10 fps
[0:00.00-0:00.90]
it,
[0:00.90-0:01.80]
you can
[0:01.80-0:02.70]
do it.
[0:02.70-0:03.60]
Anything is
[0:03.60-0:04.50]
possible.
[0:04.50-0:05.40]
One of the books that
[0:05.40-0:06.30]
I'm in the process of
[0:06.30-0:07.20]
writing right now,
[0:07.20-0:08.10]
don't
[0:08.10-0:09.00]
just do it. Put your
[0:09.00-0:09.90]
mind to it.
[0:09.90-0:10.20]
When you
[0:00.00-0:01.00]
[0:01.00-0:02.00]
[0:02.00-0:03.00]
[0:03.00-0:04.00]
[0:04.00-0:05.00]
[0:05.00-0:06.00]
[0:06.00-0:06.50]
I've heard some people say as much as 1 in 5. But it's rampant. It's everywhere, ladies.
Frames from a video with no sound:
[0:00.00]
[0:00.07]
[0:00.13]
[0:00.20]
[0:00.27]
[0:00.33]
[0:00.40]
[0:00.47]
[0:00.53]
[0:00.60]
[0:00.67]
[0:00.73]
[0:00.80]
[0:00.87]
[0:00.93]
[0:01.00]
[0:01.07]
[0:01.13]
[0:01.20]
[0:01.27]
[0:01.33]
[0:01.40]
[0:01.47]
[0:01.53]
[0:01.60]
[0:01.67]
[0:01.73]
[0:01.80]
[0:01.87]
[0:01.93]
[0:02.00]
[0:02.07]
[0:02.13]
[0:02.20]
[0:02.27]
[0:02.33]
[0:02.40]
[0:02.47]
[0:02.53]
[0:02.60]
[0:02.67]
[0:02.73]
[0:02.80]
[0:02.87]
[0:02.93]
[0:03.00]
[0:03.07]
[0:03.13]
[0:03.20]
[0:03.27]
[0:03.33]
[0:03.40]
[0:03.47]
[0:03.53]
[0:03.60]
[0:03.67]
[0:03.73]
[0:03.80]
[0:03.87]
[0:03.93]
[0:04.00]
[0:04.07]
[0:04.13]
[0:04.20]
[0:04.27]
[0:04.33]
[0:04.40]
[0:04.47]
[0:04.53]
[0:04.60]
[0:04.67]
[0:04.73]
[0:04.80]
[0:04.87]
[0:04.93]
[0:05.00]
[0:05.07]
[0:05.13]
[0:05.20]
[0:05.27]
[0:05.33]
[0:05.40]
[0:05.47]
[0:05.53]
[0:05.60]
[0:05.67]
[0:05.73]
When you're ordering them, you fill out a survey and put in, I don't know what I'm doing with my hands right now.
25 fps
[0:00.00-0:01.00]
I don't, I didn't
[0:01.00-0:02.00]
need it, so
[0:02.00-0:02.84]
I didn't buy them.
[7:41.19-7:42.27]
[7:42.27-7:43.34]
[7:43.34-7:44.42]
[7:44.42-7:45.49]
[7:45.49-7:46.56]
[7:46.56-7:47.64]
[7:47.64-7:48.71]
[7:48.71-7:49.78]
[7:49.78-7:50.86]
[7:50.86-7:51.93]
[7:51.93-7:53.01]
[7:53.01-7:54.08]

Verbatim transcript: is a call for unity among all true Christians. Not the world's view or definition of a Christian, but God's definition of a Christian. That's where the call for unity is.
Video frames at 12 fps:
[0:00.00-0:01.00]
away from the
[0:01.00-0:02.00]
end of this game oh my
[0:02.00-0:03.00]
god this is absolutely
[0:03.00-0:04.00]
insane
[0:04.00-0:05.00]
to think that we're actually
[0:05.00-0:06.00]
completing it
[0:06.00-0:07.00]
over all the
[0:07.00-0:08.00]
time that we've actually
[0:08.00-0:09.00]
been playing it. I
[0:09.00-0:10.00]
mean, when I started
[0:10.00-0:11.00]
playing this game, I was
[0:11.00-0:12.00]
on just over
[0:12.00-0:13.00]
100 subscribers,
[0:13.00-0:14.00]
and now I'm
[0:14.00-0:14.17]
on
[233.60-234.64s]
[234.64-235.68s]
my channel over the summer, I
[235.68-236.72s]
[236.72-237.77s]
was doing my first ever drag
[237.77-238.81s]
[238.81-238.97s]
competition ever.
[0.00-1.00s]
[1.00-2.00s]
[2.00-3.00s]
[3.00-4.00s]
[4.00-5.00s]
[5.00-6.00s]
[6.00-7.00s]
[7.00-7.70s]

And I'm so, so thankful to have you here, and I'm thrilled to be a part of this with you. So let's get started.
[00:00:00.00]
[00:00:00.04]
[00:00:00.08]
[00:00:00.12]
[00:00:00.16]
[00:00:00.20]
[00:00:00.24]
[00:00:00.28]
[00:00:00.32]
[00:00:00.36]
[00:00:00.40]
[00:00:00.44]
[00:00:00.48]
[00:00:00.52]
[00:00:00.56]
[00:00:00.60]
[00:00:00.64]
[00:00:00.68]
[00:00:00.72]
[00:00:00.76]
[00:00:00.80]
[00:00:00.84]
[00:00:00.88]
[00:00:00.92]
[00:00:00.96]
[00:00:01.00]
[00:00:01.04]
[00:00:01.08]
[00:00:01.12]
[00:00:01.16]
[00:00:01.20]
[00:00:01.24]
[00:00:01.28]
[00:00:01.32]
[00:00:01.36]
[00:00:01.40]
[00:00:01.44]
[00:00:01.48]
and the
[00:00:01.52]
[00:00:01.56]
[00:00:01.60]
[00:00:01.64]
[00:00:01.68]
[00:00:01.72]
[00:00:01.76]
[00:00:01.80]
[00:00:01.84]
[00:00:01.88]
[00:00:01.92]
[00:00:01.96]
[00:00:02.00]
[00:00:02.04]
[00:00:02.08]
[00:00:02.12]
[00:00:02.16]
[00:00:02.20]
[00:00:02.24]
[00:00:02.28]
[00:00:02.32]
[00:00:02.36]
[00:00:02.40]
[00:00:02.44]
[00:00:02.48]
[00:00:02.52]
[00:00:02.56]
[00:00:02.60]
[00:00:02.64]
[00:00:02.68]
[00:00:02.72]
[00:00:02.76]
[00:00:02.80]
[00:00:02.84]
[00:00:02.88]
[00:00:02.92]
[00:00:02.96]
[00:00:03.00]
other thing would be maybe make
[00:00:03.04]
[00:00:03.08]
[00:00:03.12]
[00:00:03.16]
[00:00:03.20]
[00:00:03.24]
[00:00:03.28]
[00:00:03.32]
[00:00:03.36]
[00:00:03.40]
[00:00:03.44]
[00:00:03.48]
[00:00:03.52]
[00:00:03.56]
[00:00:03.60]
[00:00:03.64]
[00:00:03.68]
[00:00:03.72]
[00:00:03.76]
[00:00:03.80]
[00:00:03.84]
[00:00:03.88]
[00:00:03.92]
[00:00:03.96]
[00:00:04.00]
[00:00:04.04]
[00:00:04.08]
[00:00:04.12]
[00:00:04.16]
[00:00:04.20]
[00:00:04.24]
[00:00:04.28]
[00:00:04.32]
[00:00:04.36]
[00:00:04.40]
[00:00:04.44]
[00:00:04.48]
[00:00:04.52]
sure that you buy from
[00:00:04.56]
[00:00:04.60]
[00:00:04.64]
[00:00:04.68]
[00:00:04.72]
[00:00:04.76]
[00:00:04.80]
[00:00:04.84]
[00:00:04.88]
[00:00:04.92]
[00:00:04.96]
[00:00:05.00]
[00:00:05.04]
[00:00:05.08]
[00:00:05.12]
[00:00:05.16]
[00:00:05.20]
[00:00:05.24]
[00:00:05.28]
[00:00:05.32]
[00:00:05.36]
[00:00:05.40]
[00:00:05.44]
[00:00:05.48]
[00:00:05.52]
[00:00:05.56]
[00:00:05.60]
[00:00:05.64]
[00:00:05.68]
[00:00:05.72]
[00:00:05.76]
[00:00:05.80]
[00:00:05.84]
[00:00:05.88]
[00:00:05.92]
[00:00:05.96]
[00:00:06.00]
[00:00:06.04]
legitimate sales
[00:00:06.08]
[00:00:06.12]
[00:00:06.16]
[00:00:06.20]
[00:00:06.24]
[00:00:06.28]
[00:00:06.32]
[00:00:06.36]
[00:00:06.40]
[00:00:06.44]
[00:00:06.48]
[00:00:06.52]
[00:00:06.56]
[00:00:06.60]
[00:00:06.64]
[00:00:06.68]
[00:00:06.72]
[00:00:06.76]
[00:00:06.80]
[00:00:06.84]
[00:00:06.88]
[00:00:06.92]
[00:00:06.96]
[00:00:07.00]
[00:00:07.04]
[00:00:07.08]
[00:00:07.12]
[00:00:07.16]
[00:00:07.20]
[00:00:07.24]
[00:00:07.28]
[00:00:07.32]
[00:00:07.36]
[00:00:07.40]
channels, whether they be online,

:::

→ Instructions for the task: In the answer, return exactly the lines from the line containing "[00:00:06.96]" to the end of the records above, and no others.

→ Exercise result:
[00:00:06.96]
[00:00:07.00]
[00:00:07.04]
[00:00:07.08]
[00:00:07.12]
[00:00:07.16]
[00:00:07.20]
[00:00:07.24]
[00:00:07.28]
[00:00:07.32]
[00:00:07.36]
[00:00:07.40]
channels, whether they be online,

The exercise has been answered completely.